Okay, this one’s a little strange, and probably reveals something or other about human nature. If somebody out there would like to explain to me exactly what it reveals, I’ll be interested. FWIW it took me a while to decide what to do here. Days, even…though in my defense I was thinking about other stuff during most of that time. You know: Christmas and all.

Let me start off by saying I have a lot of sympathy for beginning indie authors: I’m one myself. Plus, I generally like schmoozing and related business practices, within what I consider to be reasonable limits. It’s led to some great real estate deals up in Alaska…I’ve both given and received some fairly deep discounts just out of friendship. And I’ve saved a lot of money on car repairs this way. (Seriously: you should do this too. It makes a huge difference if you bring your mechanic an occasional six-pack, or just hang out and talk from time to time. Though you may have to really like people to pull it off.)

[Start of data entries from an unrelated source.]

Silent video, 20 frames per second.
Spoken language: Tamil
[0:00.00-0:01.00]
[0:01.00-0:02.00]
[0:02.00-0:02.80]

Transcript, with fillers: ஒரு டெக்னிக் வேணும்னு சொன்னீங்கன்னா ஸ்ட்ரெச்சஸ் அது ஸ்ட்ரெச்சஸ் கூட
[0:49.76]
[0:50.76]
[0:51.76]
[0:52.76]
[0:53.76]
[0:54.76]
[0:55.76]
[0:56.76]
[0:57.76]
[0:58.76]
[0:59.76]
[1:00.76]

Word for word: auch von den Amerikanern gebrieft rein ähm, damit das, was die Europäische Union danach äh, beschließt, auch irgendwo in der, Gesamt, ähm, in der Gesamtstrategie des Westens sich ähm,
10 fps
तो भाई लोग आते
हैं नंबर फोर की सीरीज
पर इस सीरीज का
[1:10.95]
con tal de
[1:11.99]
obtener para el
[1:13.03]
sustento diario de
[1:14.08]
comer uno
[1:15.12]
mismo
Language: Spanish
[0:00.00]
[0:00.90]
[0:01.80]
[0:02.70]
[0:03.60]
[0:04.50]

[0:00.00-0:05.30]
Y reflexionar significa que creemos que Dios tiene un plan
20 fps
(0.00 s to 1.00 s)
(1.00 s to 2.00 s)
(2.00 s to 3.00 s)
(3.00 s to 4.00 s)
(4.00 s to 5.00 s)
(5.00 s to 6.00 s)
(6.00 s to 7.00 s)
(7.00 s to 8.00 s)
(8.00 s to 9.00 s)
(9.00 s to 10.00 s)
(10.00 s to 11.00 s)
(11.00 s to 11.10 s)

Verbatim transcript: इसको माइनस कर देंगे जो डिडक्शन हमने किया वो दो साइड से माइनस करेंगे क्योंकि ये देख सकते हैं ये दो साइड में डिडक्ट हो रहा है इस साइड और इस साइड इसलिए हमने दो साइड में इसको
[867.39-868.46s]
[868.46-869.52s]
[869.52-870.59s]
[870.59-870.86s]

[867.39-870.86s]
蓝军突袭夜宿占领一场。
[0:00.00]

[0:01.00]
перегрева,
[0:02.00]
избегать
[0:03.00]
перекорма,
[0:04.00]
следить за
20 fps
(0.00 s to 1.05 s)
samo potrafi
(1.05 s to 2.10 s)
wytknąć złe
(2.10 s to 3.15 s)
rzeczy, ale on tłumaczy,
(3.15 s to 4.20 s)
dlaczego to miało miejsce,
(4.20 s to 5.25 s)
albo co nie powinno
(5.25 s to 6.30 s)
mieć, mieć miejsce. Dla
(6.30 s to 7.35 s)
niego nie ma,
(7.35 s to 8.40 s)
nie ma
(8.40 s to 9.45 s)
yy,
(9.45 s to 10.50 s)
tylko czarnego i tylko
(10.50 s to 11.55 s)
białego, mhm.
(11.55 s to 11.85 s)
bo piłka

But…there are, or ought to be, limits. For example: some authors exchange positive reviews in the hope that it will improve sales. If the reviews are legitimate expressions of opinion, I have no problem with this. But so far I haven’t done it myself, and I doubt it really works, and IMHO that sort of thing isn’t too hard to spot anyway. Plus, Amazon has been cracking down on this practice lately, deleting reviews left & right–legitimate or not; Amazon worships the great god Algorithm and doesn’t care about collateral damage. (None of my own reviews have been affected, but that doesn’t mean it couldn’t happen–others have what seem to be legitimate complaints.)

I originally intended to link to various phases of this deleted-Amazon-reviews mess, but I’m tired of it and don’t want to bother. Lots of other people have said lots of stuff, okay?

Here’s what happened to me:

  • An author offered to “friend” me on Facebook. I went along with it, even though I generally prefer to keep that sort of thing away from my personal account (I do have an author page, though it’s basically a passive receiver of blog posts). We conversed, a bit. Not much.
  • One day I made a moderately snarky comment about spelling/punctuation. Yeah, I’m that guy.
  • The author responded with some humor, we got into a friendly discussion, and…




All right, this bugged me a little. Beyond the “exceptable” bit and odd comma placement, I mean–I have been forced to accept that fingers create odd fingerfehlers, though I wish mine at least would just cut it out.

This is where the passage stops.